■ INPUT:

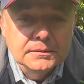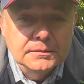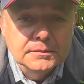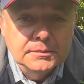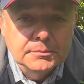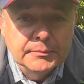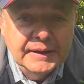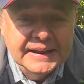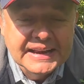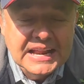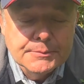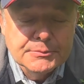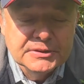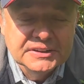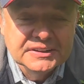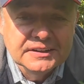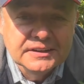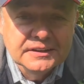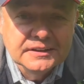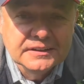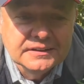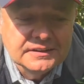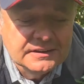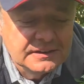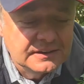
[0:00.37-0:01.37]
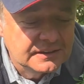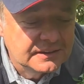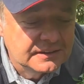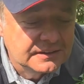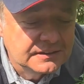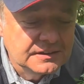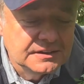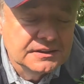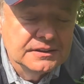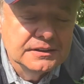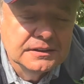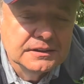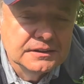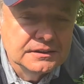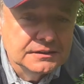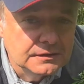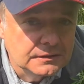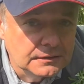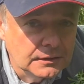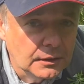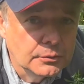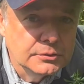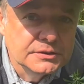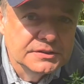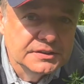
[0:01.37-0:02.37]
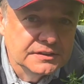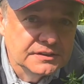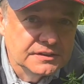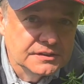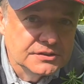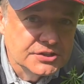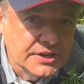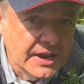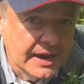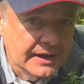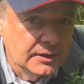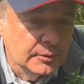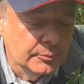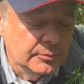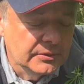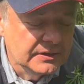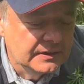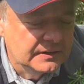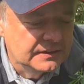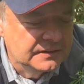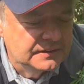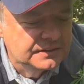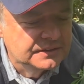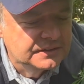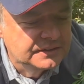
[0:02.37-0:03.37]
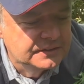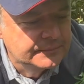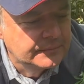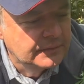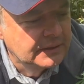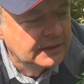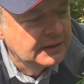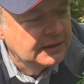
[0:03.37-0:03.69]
My name is Ian, and this is Lotus jacobaeus.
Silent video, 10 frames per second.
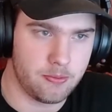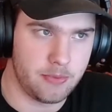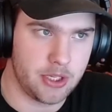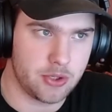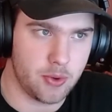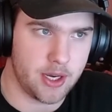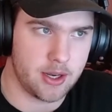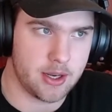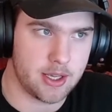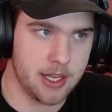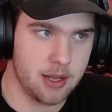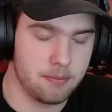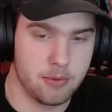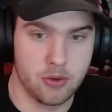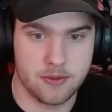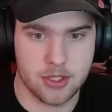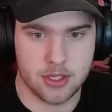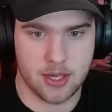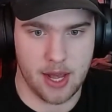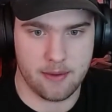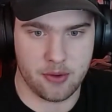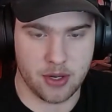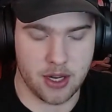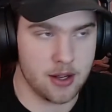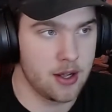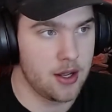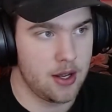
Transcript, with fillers: between getting moved to California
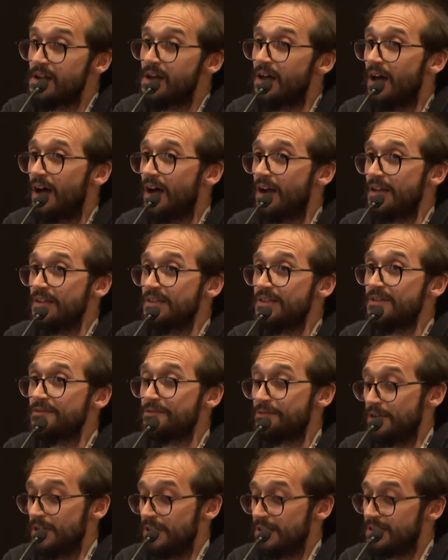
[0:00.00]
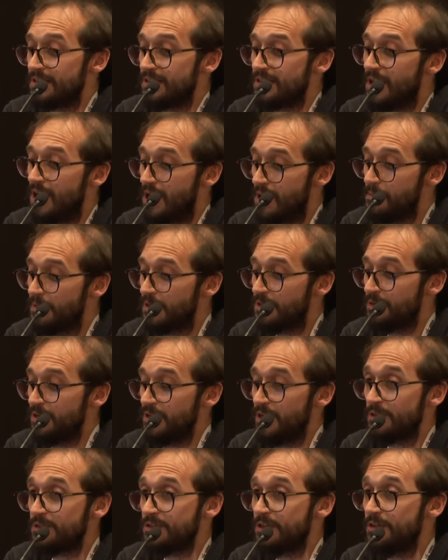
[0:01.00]
are indifferent between
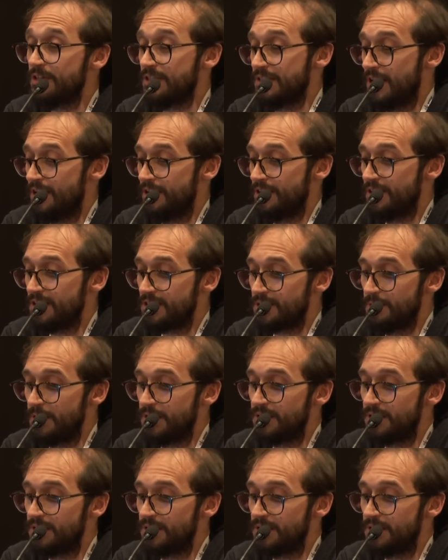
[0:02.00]
authoritarianism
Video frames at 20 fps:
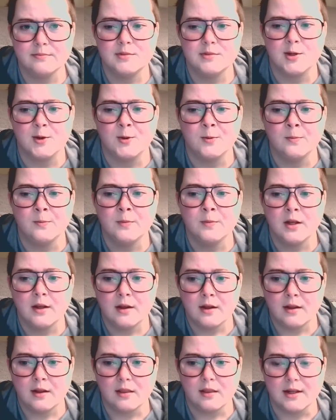So
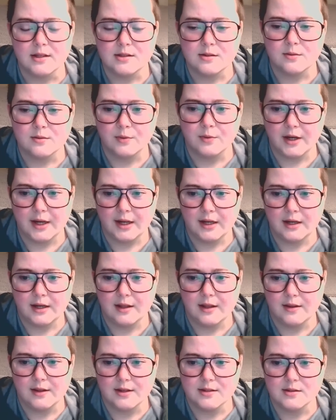let's read
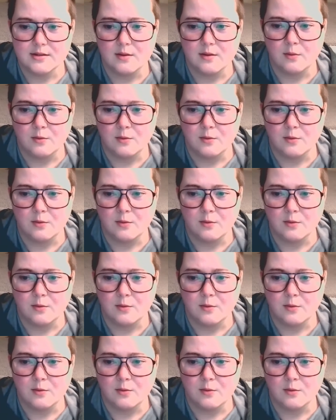this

■ TASK GOAL:
Copy exactly the lines from the one containing "[0:01.37-0:02.37]" through the final line of the records above, both included, and leave out any pictures.

■ TASK ANSWER:
[0:01.37-0:02.37]
[0:02.37-0:03.37]
[0:03.37-0:03.69]
My name is Ian, and this is Lotus jacobaeus.
Silent video, 10 frames per second.
Transcript, with fillers: between getting moved to California
[0:00.00]
[0:01.00]
are indifferent between
[0:02.00]
authoritarianism
Video frames at 20 fps:
So
let's read
this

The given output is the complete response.